- Your instructions -
What follows is a set of records. Copy them exactly and leave out the images.

[Stored data entries]
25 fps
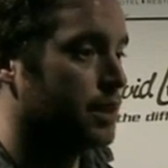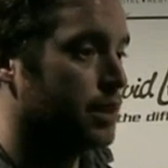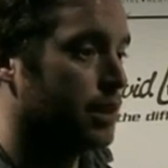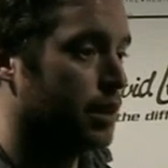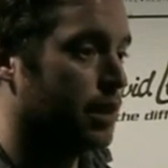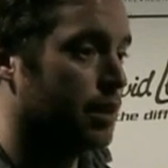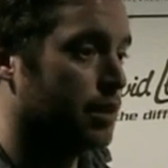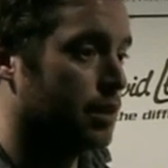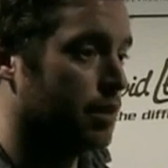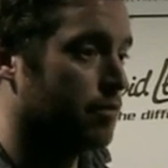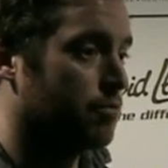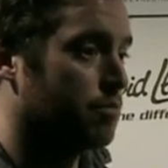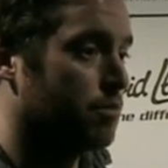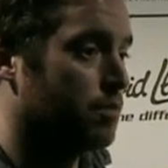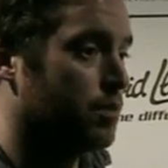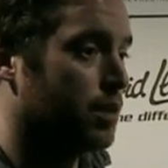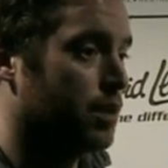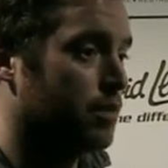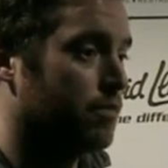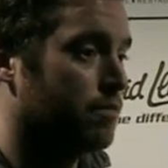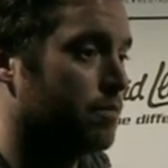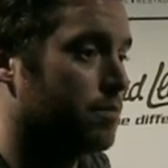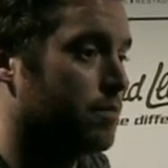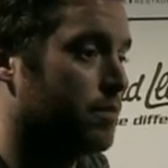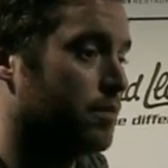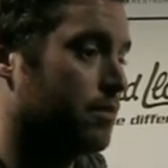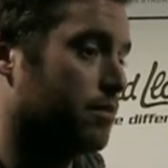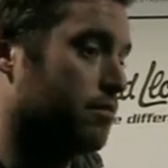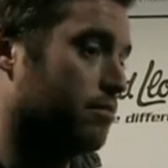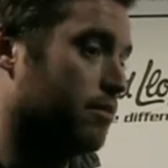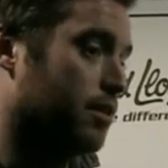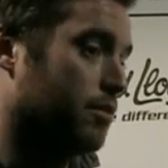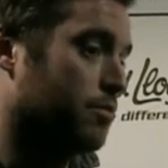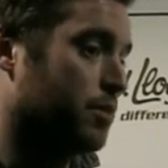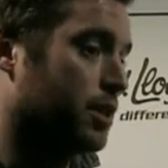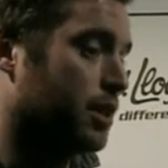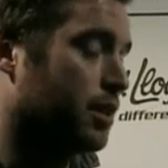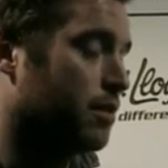Yeah,
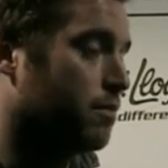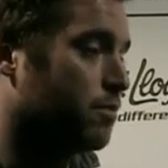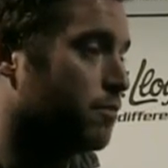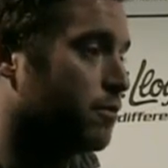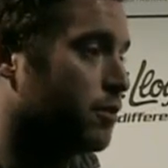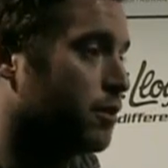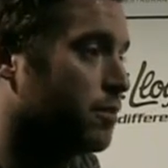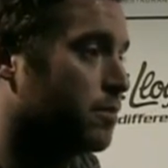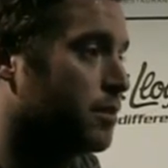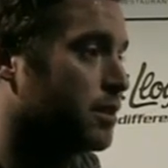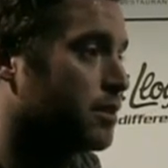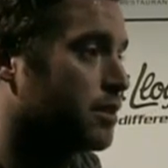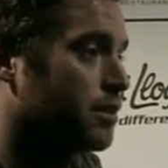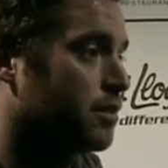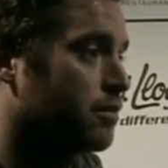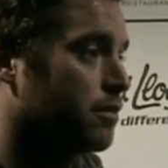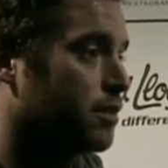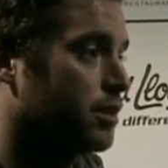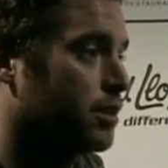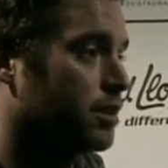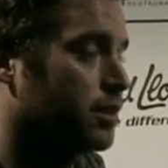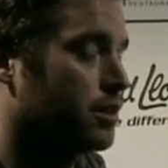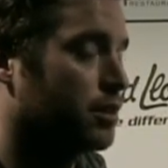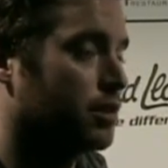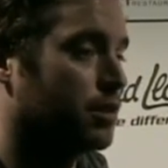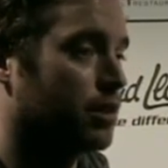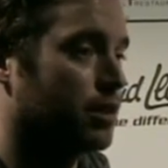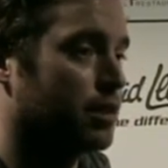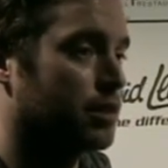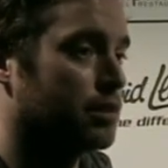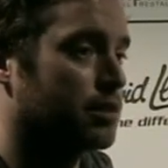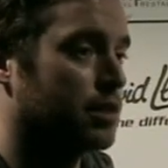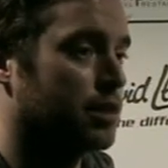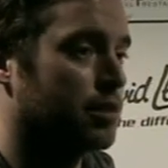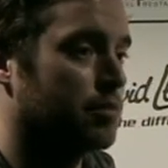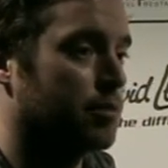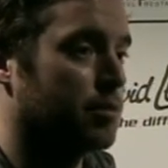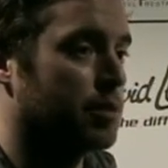they've made improvements. They're a good looking
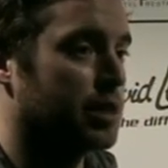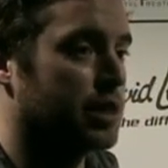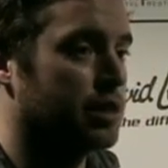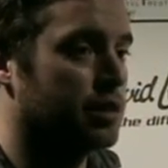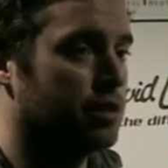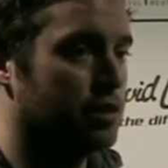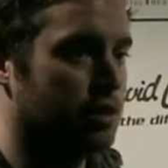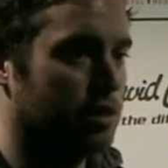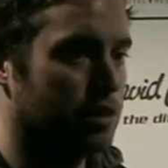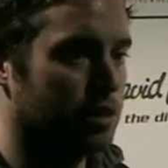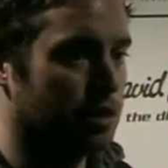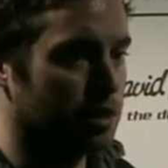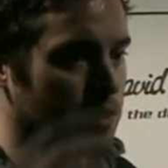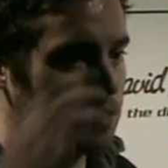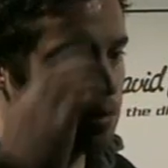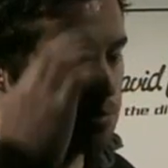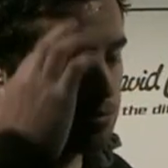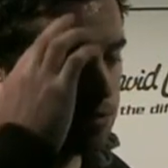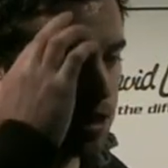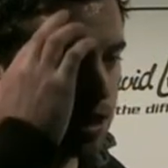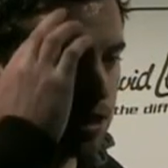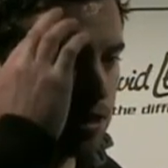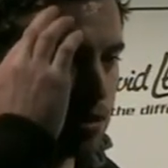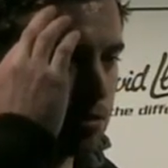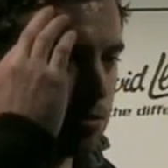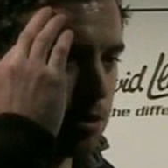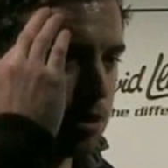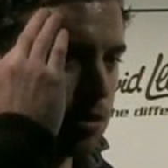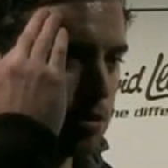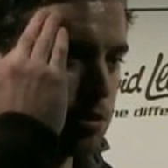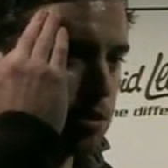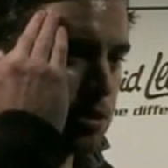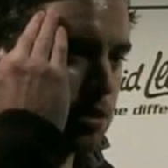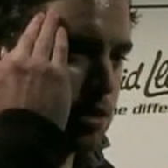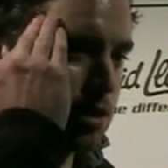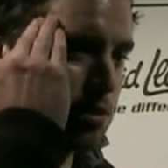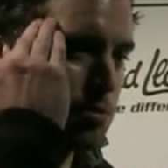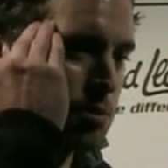team. I mean, Bracknell are one of
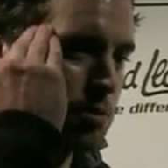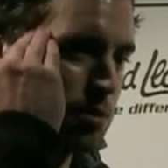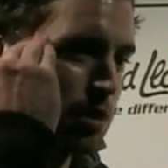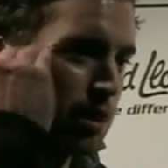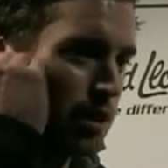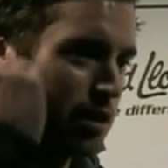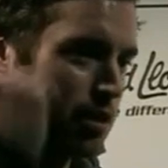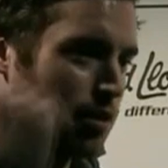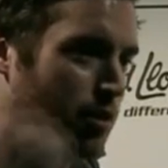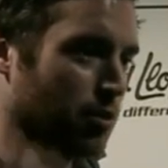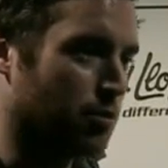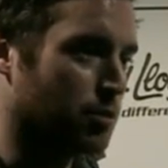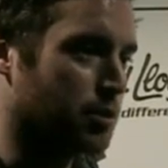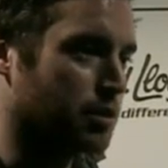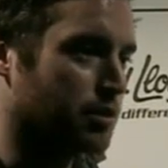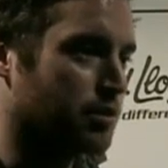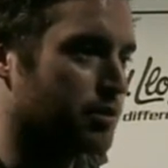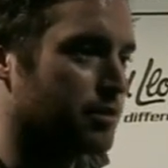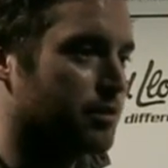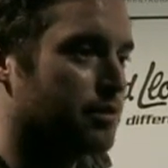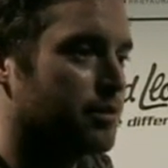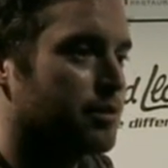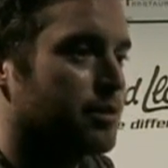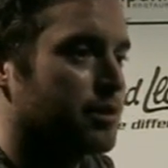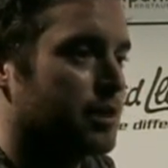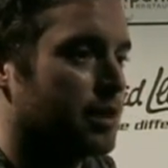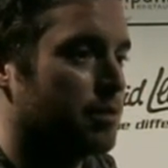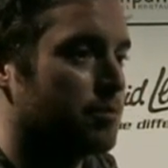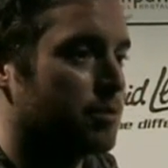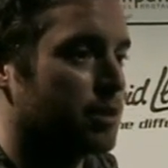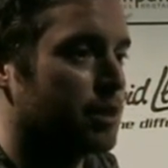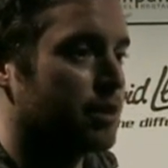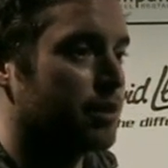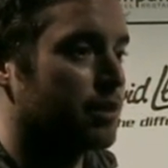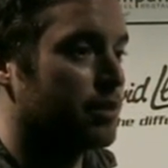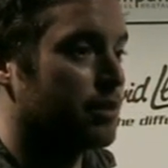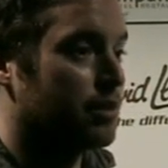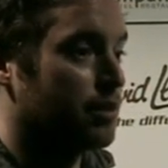those teams where they always seem
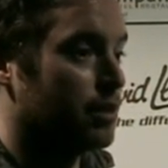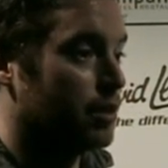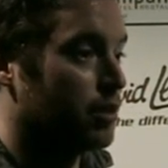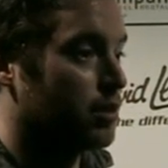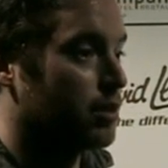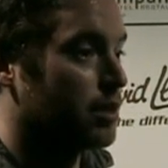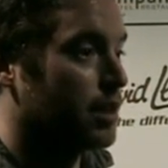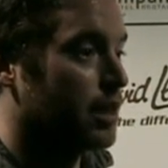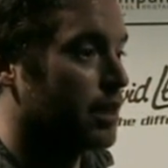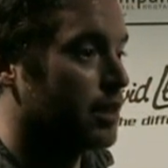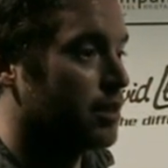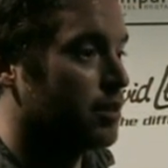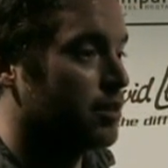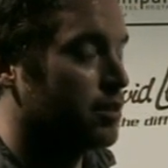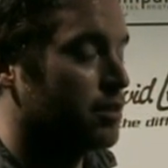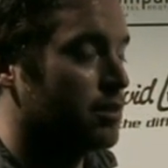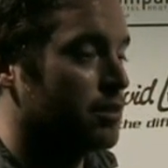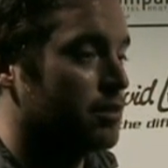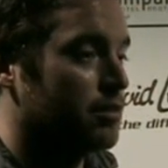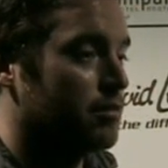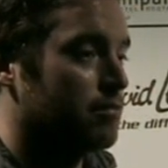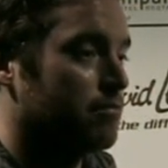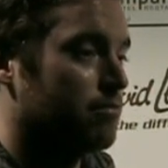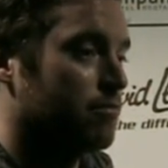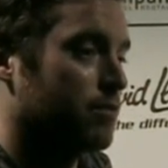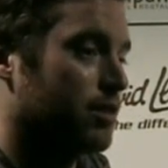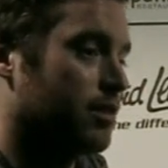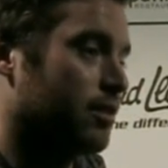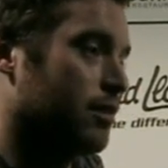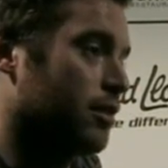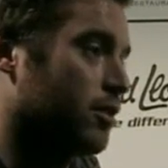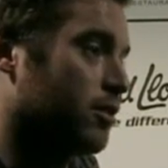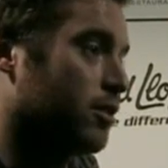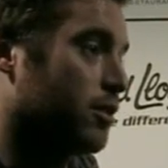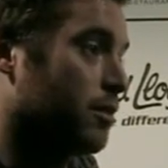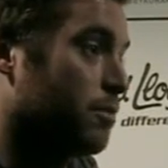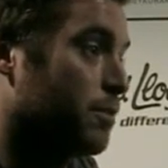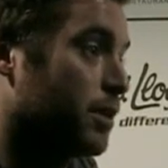to look like good and
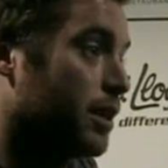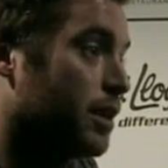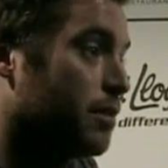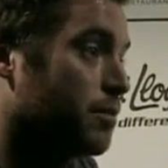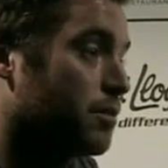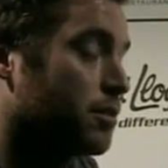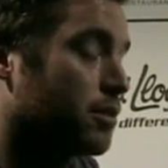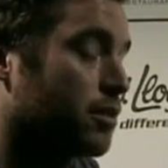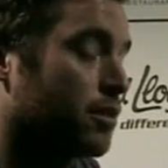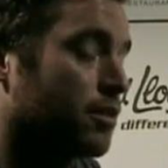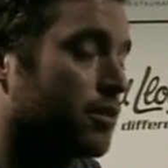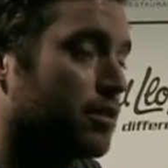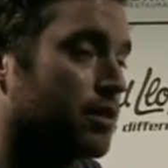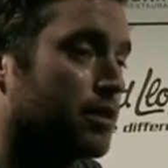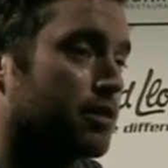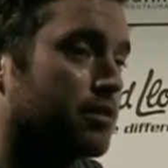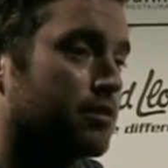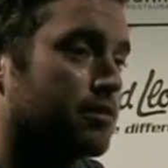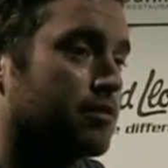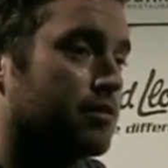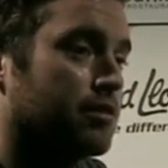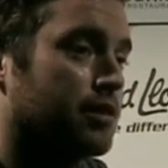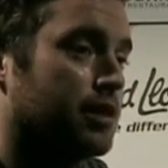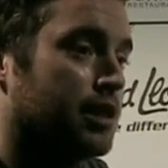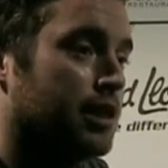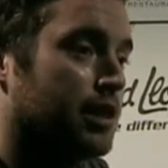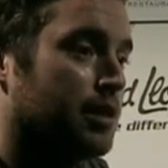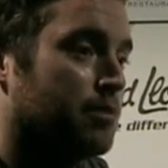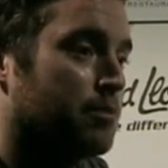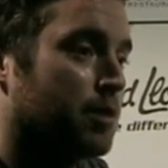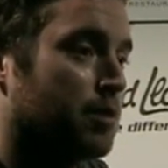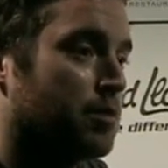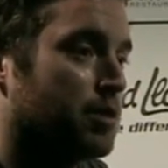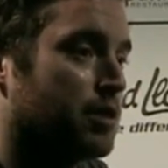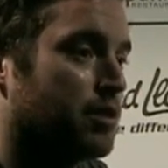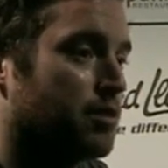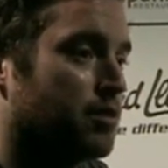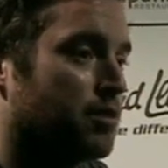look good on paper, and
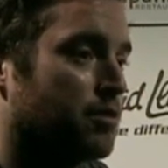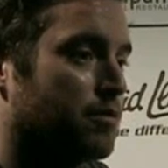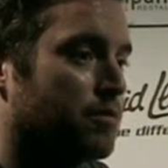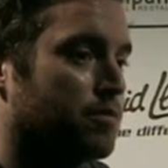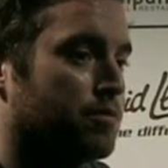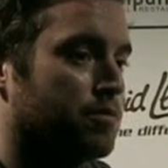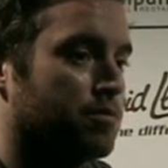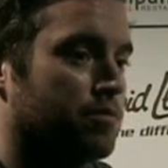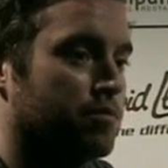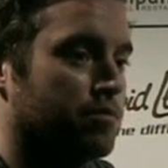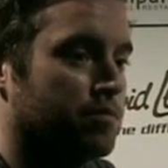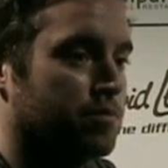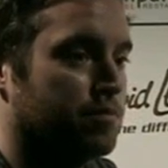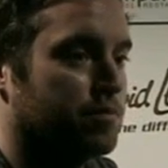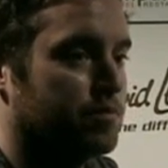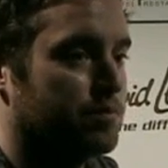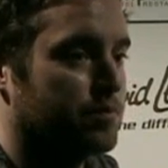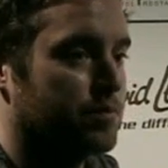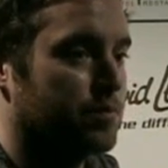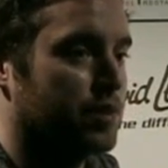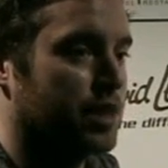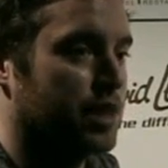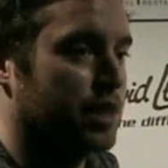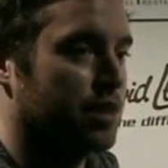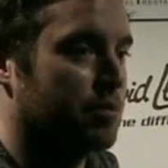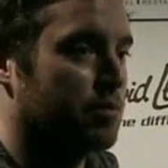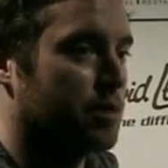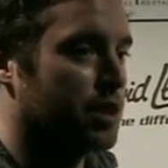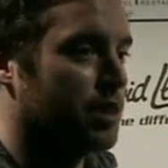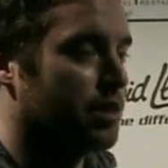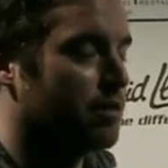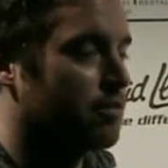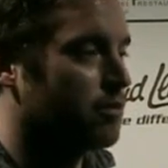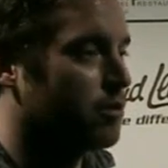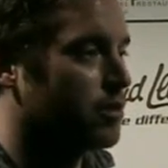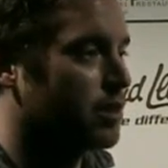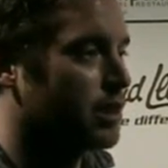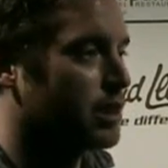maybe they don't meet
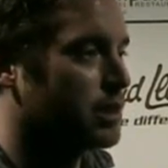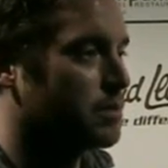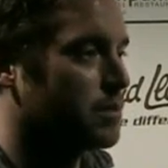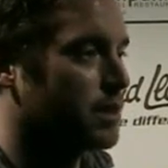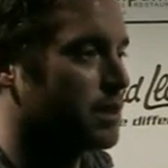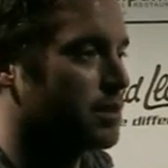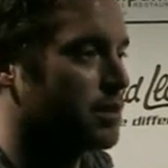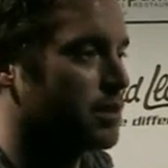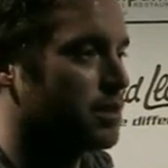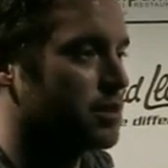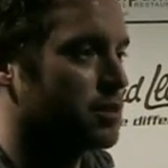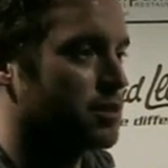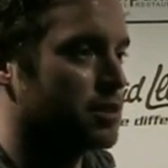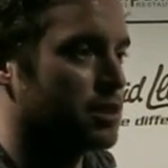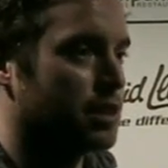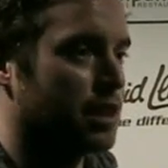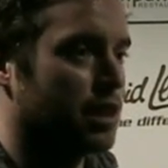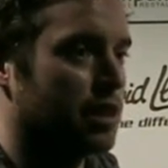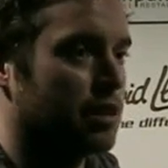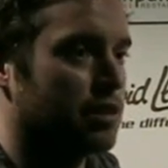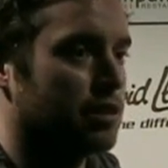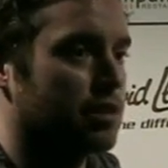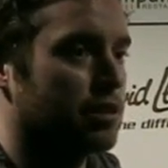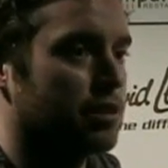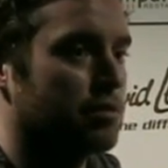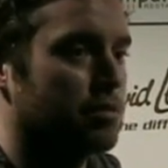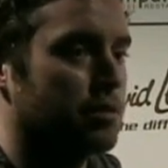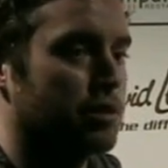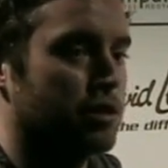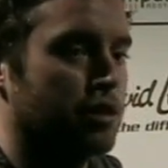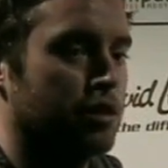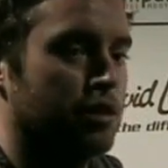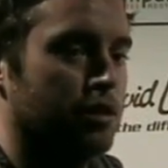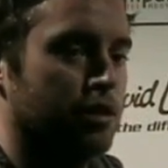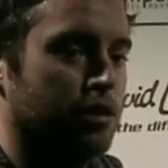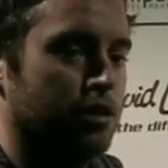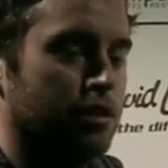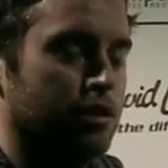their own expectations, I think,
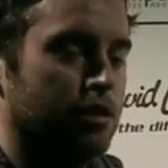but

- Exercise output -
25 fps
Yeah,
they've made improvements. They're a good looking
team. I mean, Bracknell are one of
those teams where they always seem
to look like good and
look good on paper, and
maybe they don't meet
their own expectations, I think,
but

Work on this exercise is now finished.